Ninguém entra para a religião dos orixás pensando em ser mãe-de-santo, pelo menos as pessoas sensatas, explica Mãe Stella. “Porque aí não é algo espiritual, passa a ser uma coisa de superação. No candomblé, a gente não tem que superar o outro, tem que superar a si próprio”, defende ela. E foi o que aconteceu com as líderes de duas das mais importantes e antigas casas da Bahia – o Afonjá e o Cobre – num cotidiano de trabalho, esforço e dedicação contínua ao sacerdócio, porque os ritos tradicionais que se praticam nessas casas são exigentes e, por isso mesmo, fortalecem e educam aqueles que os praticam. No caso do Cobre, que chegou a permanecer fechado por alguns anos, a retomada do funcionamento da casa foi uma convocação espiritual. Quem mais lucra com o trabalho do Afonjá e do Cobre é a própria cidade, que encontra nesses lugares fontes de conhecimento e proteção. Eugênia Anna dos Santos fez uma opção ousada: comprou um terreno para a sua roça num lugar distante e ermo, o Alto do São Gonçalo do Retiro. Para chegar lá, era preciso subir uma ladeira íngreme que o mato praticamente dominava. Mas, em 1910, todos estavam contentes. Depois de passar por vários endereços, o grupo estava finalmente na sua casa definitiva: o Ilê Axé Opô Afonjá. A fundadora do Afonjá, mais conhecida como Mãe Aninha ou Obá Biyi, sabia o que estava fazendo. Filha de um casal de africanos grunci ela foi iniciada pelos nagôs da Casa Branca. Desde quando deixou o antigo terreiro, Aninha sempre buscou congregar boas colaborações e estabelecer parcerias, inclusive, com muitos homens, como o lendário Miguel Sant’Anna, Martiniano Eliseu do Bonfim – que morou muitos anos na Nigéria e a auxiliou a resgatar aqui os 12 Obás de Xangô, os ministros do rei -, ou os intelectuais Donald Pierson, Jorge Amado e Edison Carneiro – que ela escondeu da ditadura de Vargas.
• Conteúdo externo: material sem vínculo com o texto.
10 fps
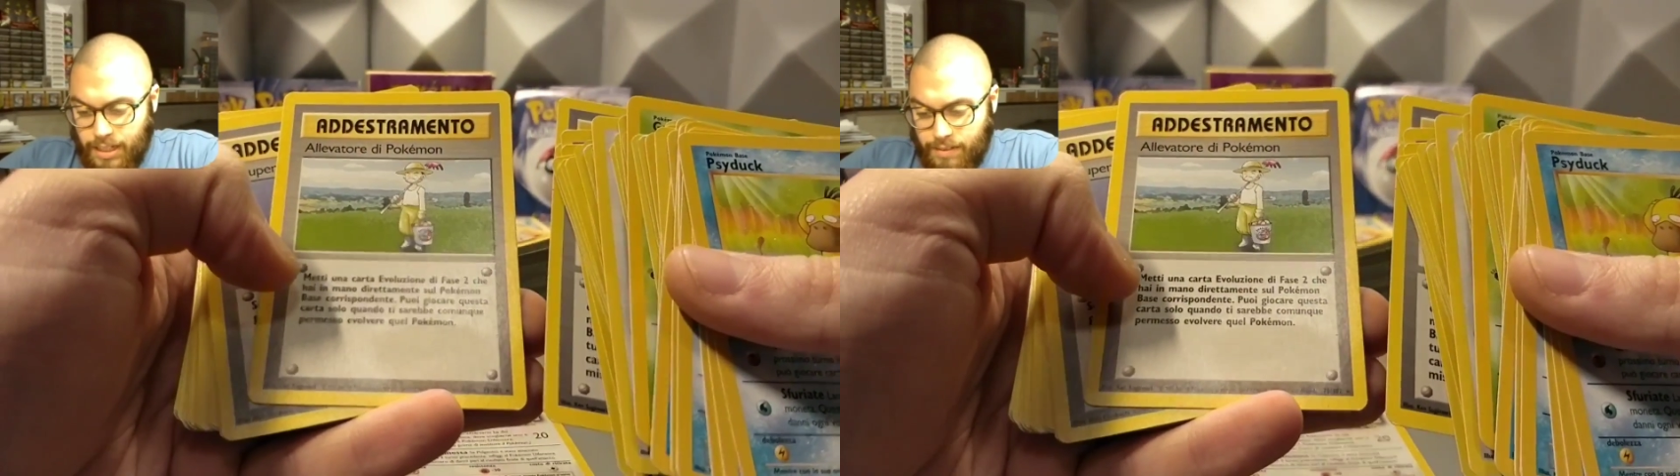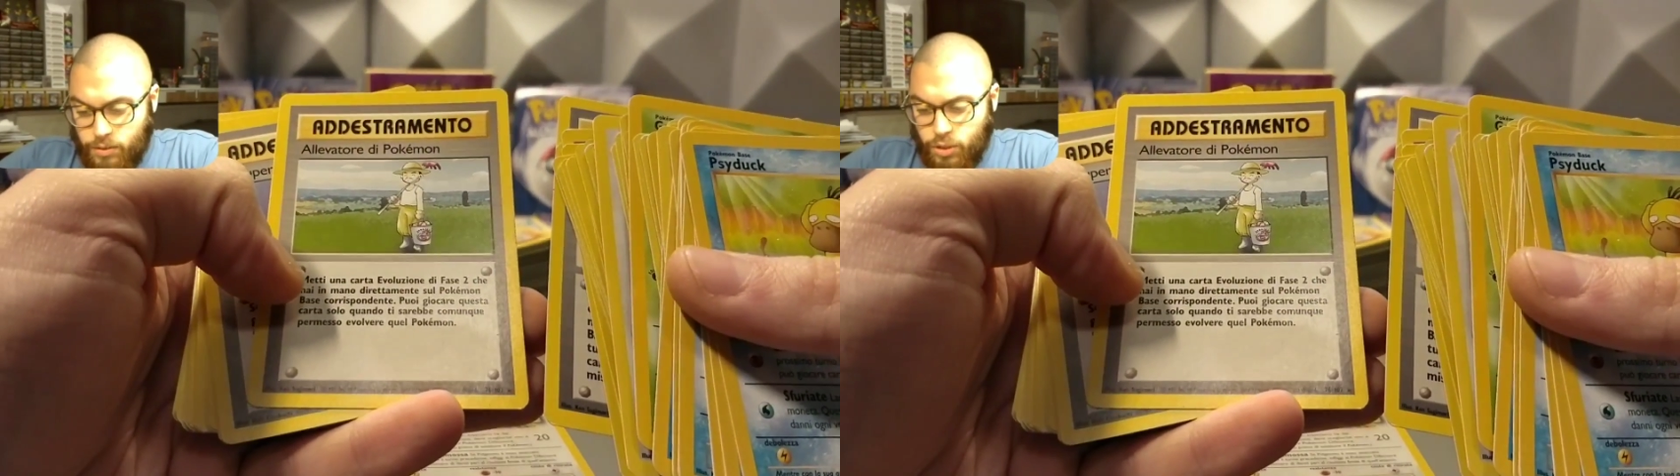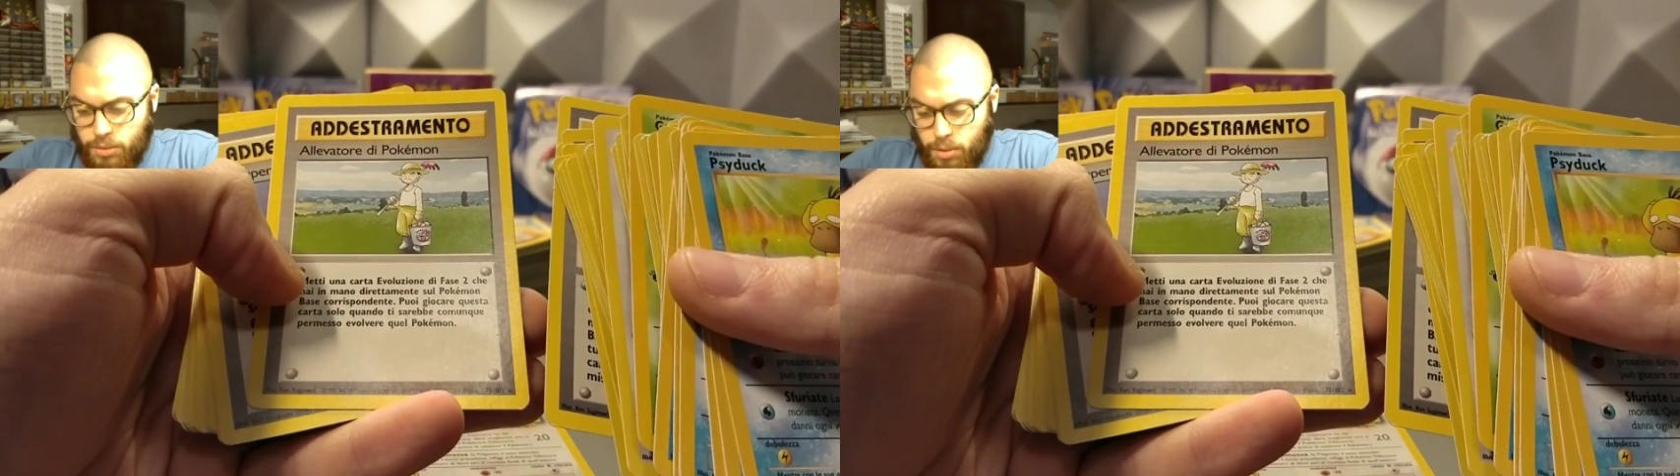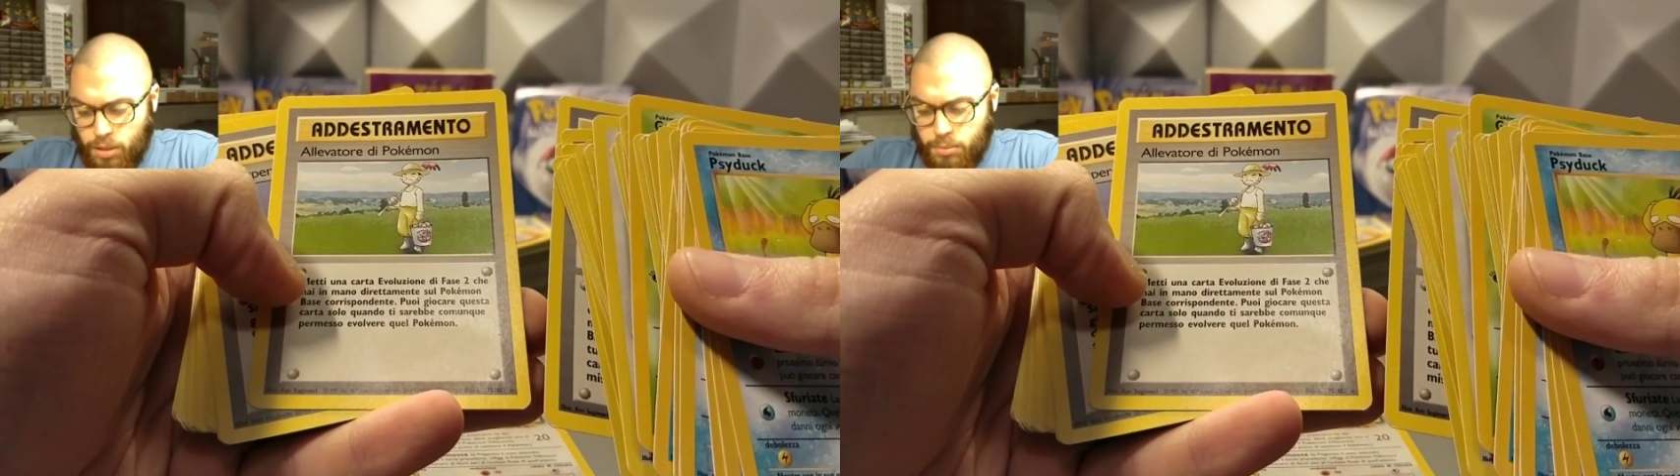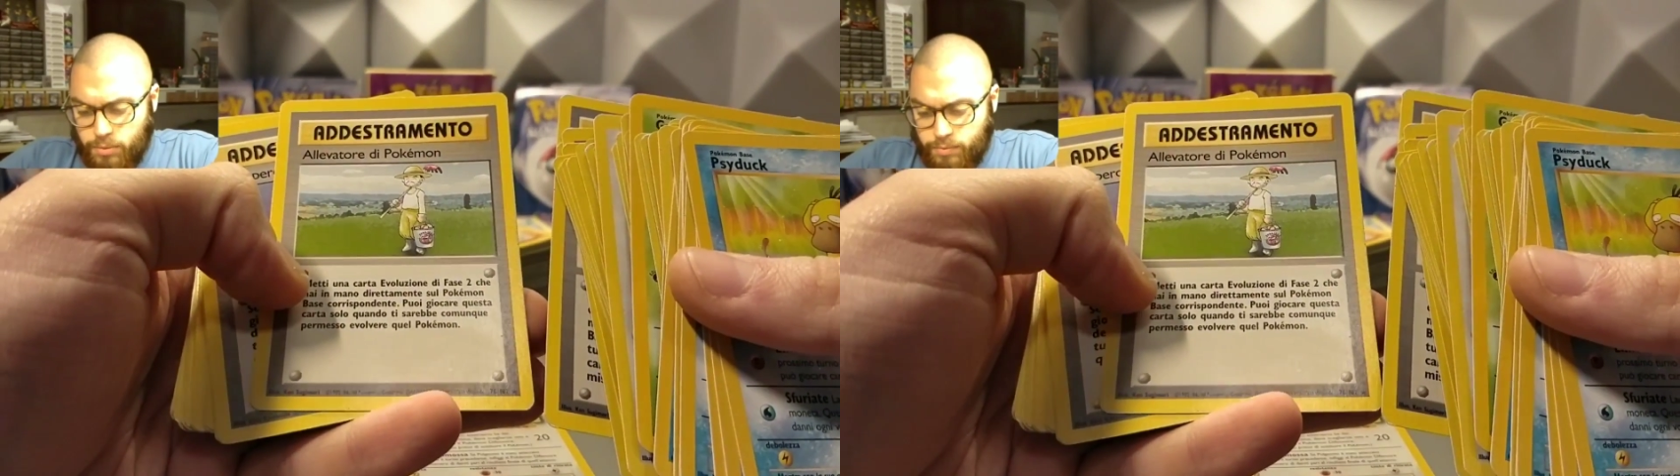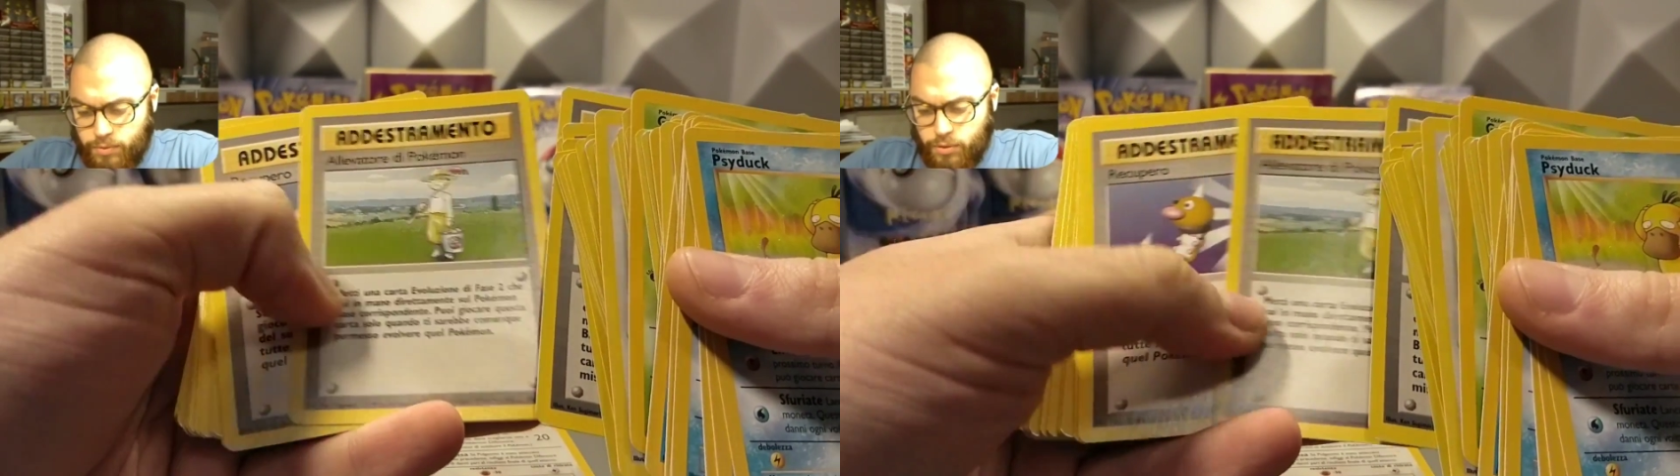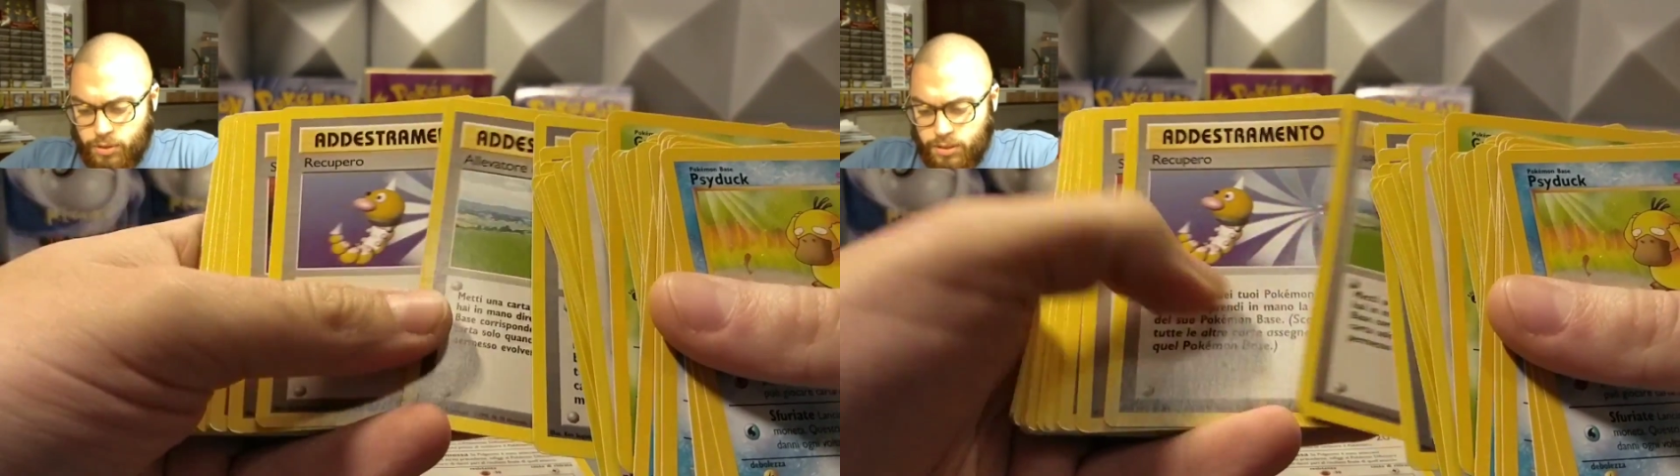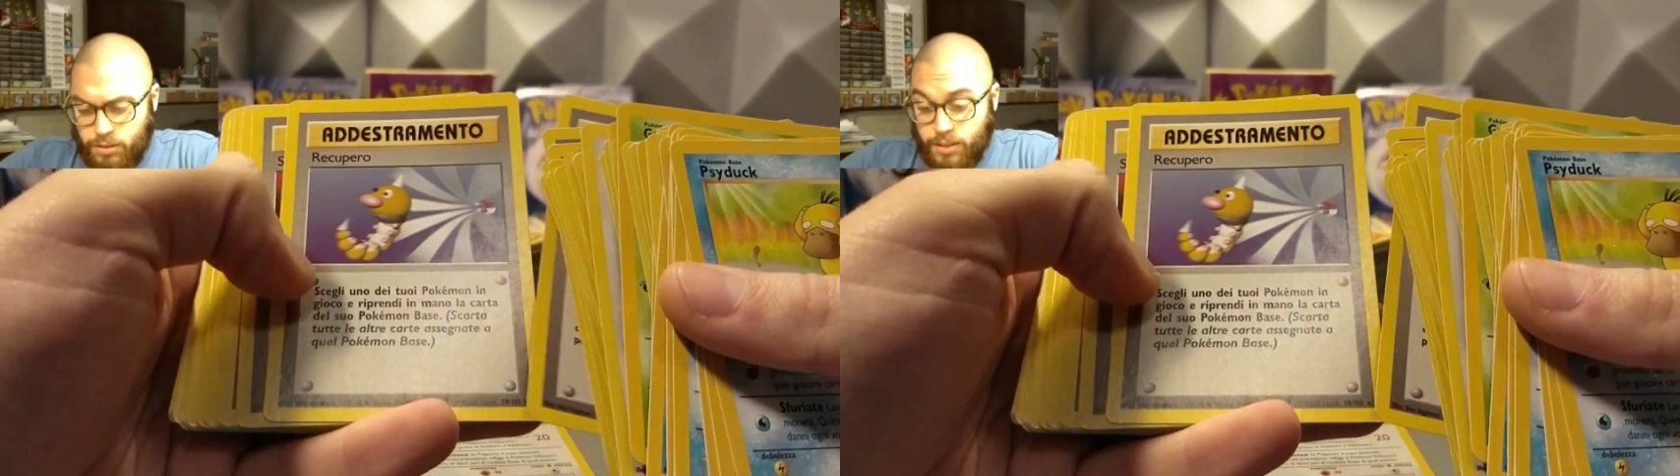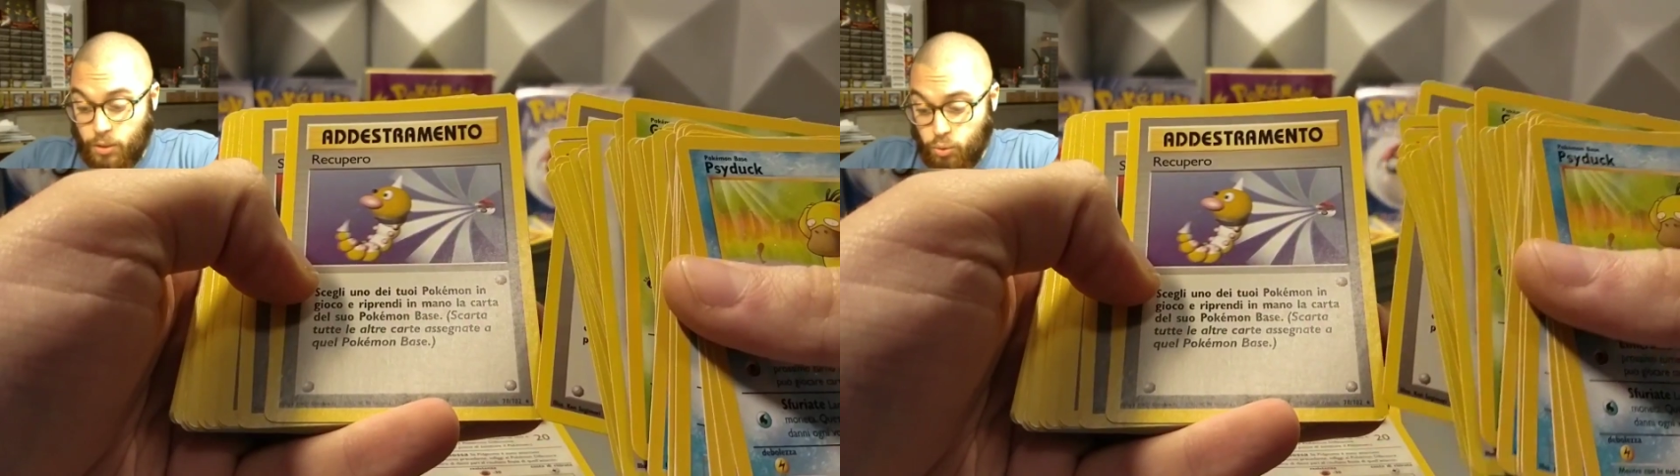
allevatore di Pokémon forse,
O mesmo Getúlio Vargas com quem Aninha conversou quando esteve na antiga capital federal, Rio de Janeiro, em busca de apoio para a sua religião. Como deputado, o seu amigo Jorge Amado conseguiu aprovar uma lei que estabelecia a liberdade de culto no país, que só foi se tornar efetiva na Bahia somente muitos anos depois. No governo de Roberto Santos, em 17 de janeiro de 1976, foi assinado um novo decreto eliminando a necessidade de registro, pagamento de taxa e licença da polícia para o funcionamento dos terreiros.

Martiniano Eliseu do Bonfim

Nessa época, em que o risco de ter a sua casa religiosa invadida pela polícia estava sempre presente, conseguir simpatizantes e boas amizades era uma necessidade. Os contatos com a Igreja Católica também eram freqüentes, como explica Mãe Stella: “Mãe Aninha se integrou na Igreja Católica para ter status, porque quem mandava era o branco e essa era a religião do branco”. Foi na sua época também que se criou a Sociedade Civil Cruz Santa Opô Afonjá. Até os meios acadêmicos se curvaram à sabedoria e força dessa mulher, dona de uma quitanda. Em 1936, ela participou do II Congresso Afro-Brasileiro com uma comunicação sobre alimentação litúrgica. Com a morte de Mãe Aninha, assumiu Mãe Bada, de 1939 a 1941 e, então, chegou a vez de Mãe Senhora, a poderosa filha de Oxum e bisneta de Marcelina Obatossi, que seguiu à frente do Afonjá de 1942 a 1967. Vigorosa e de personalidade forte, ao lado de Menininha do Gantois, Senhora foi uma das mães-de-santo baianas que mais homenagens recebeu em vida e que mais longe levou a sua tradição religiosa. Em 1965, ela foi ao Rio de Janeiro receber o título de Mãe Preta do Ano, no Maracanã. Em Madureira, existe um busto em sua homenagem. Com a ajuda do fotógrafo e antropólogo Pierre Verger, ela restabeleceu importantes contatos com a África, mantidos por seu filho, Mestre Didi. De lá, recebeu o título de Iya Nassô.